I now have a pretty solid grasp on what it would be like to work at a nonprofit full time. At least for a few years after I graduate, this is something that I am looking to pursue, and I think my job has prepared me well for positions beyond entry-level in a non-profit.
Ginny Lee ’17
Media and Cultural Studies, English
Youth Program Assistant, Saint Paul Neighborhood Network
I work as a Youth Program assistant with Saint Paul Neighborhood Network (SPNN), a local cable television network and community media center. One of SPNN’s missions is to give young people the opportunity to create and produce their own community media through various SPNN Youth programs.
Part of my job is to help teens work on their independent media projects during open lab sessions or after-school programs. I assist in editing, filming, and brainstorming ideas for teens’ projects in all genres—documentaries, music videos, photography, personal narrative, and more. The most rewarding aspect of working at SPNN is building relationships with great people like my supervisor and other SPNN staff, volunteers, and the students. SPNN has even become a space where I can come by to rest and take a breath.

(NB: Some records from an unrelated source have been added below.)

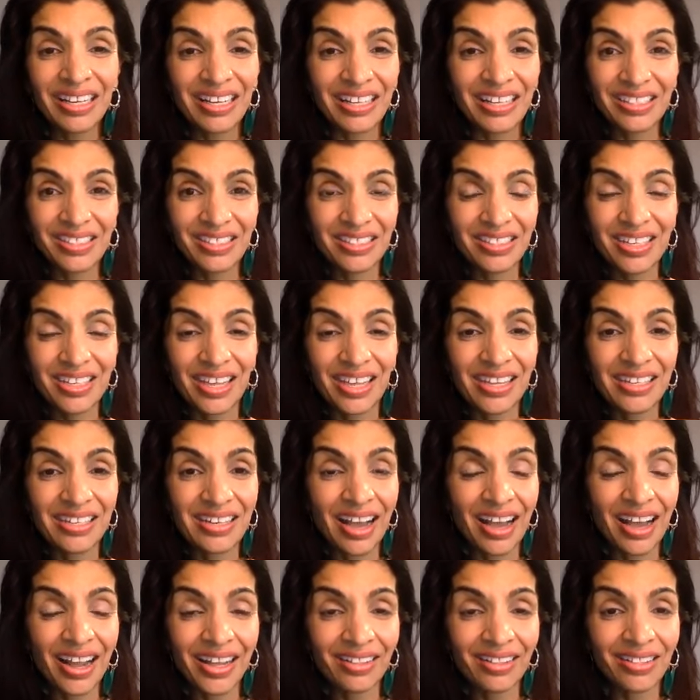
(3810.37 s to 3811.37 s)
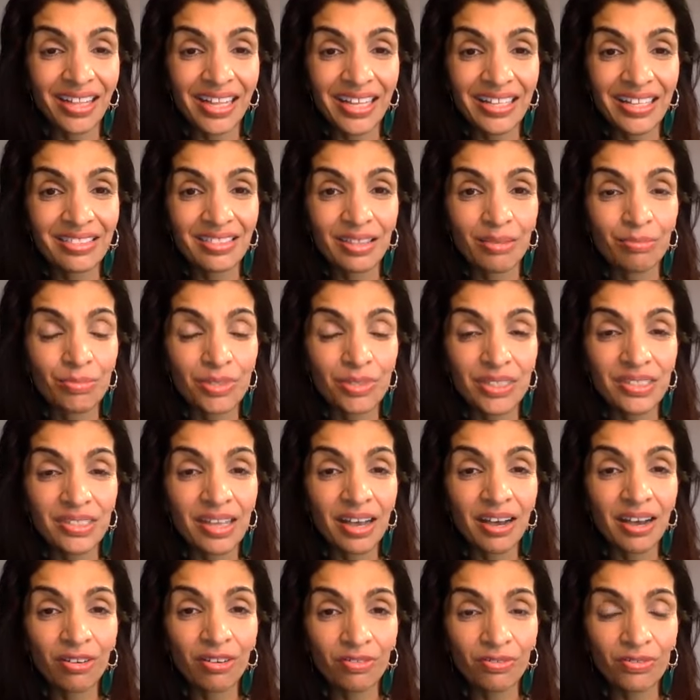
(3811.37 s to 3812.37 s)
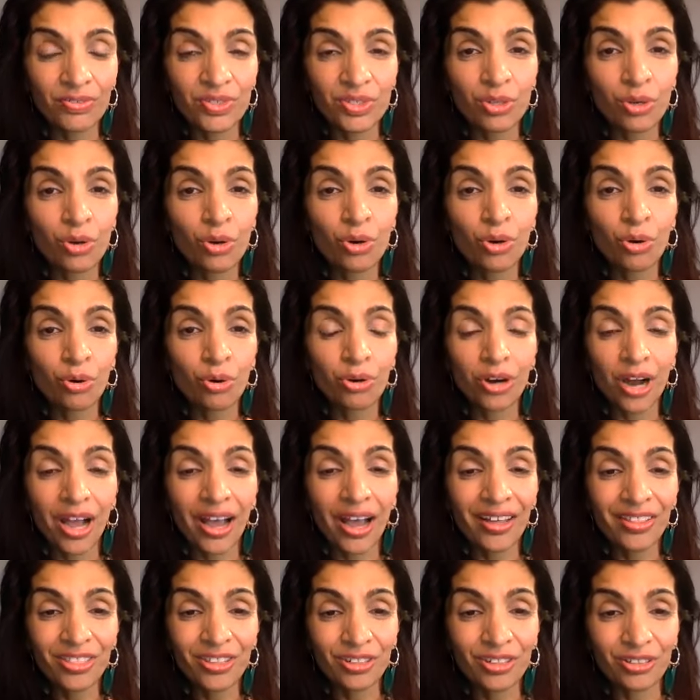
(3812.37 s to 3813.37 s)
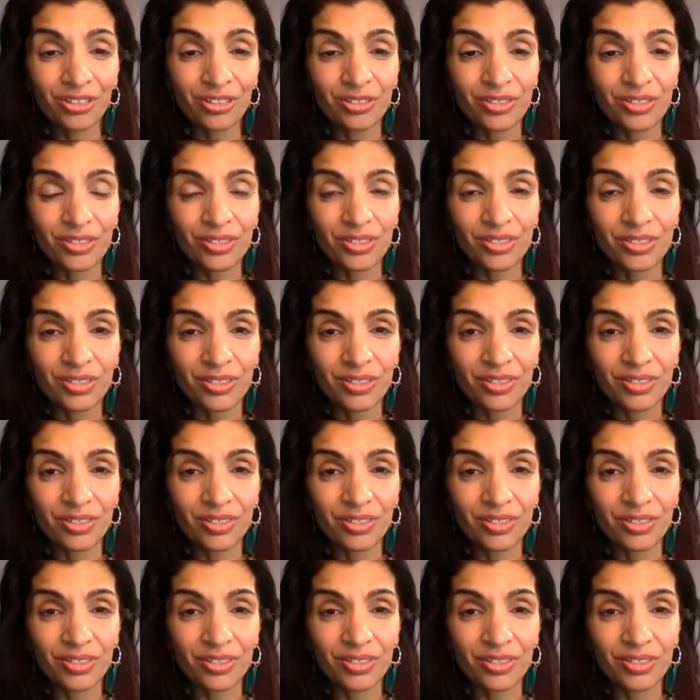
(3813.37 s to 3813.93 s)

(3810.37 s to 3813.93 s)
is to annihilate themselves or others.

Some Macalester classes focus on theoretical material, and programs like OCSE are great for getting real-life technical experience in nonprofits: to see how they function and how they get funded; to learn about different political ideologies of community and staff members; and especially to meet people with different backgrounds. Many of the people I’ve met while working at SPNN have different priorities, stories, interests, and perspectives than the average Macalester student, and this has allowed to look back and reflect on my own perspective.
Marta Vegdahl-Crowell ’17
Assistant Class Leader, Pillsbury House Theatre
Now a Campus Campaign Coordinator-Teach for America
As a first-year student, I was involved with the service program Lives of Commitment, which allowed me to begin volunteering as soon as I came to campus. The OCSE program turned out to be a great avenue for continuing my community involvement.

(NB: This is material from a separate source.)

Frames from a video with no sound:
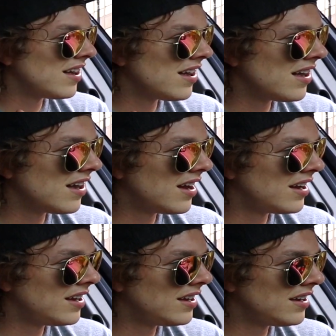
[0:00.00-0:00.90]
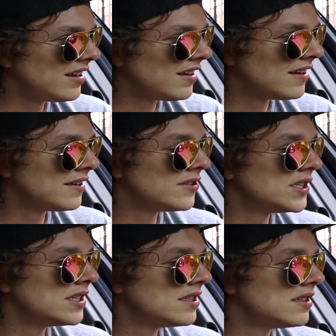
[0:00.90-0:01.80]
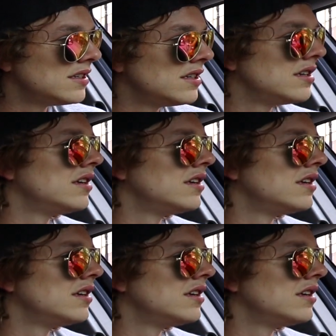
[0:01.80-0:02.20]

[no speech]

I work at Pillsbury House Theatre, a community center for the arts in the Powderhorn neighborhood of Minneapolis. My role is to help lead the teen programming, where I assist with our college prep class and the fashion club. I’ve learned that the most important thing I can do in this capacity is to build relationships with students.
Recently, a former college prep student came back to visit, and told me about her experience in college. She’d ended up transferring to Minneapolis Community and Technical College from a local university where she’d struggled with the lack of a strong Latinx community. She’s thrived at MCTC, where she became president of their Latinx organization.
Since starting work at Pillsbury House, I’ve realized that I’m interested in working in education. Next year I’ll continue the work I’ve been doing by participating in an AmeriCorps program called College Possible, where I’ll teach a college prep class to low-income and first-generation college students in high schools in the Twin Cities.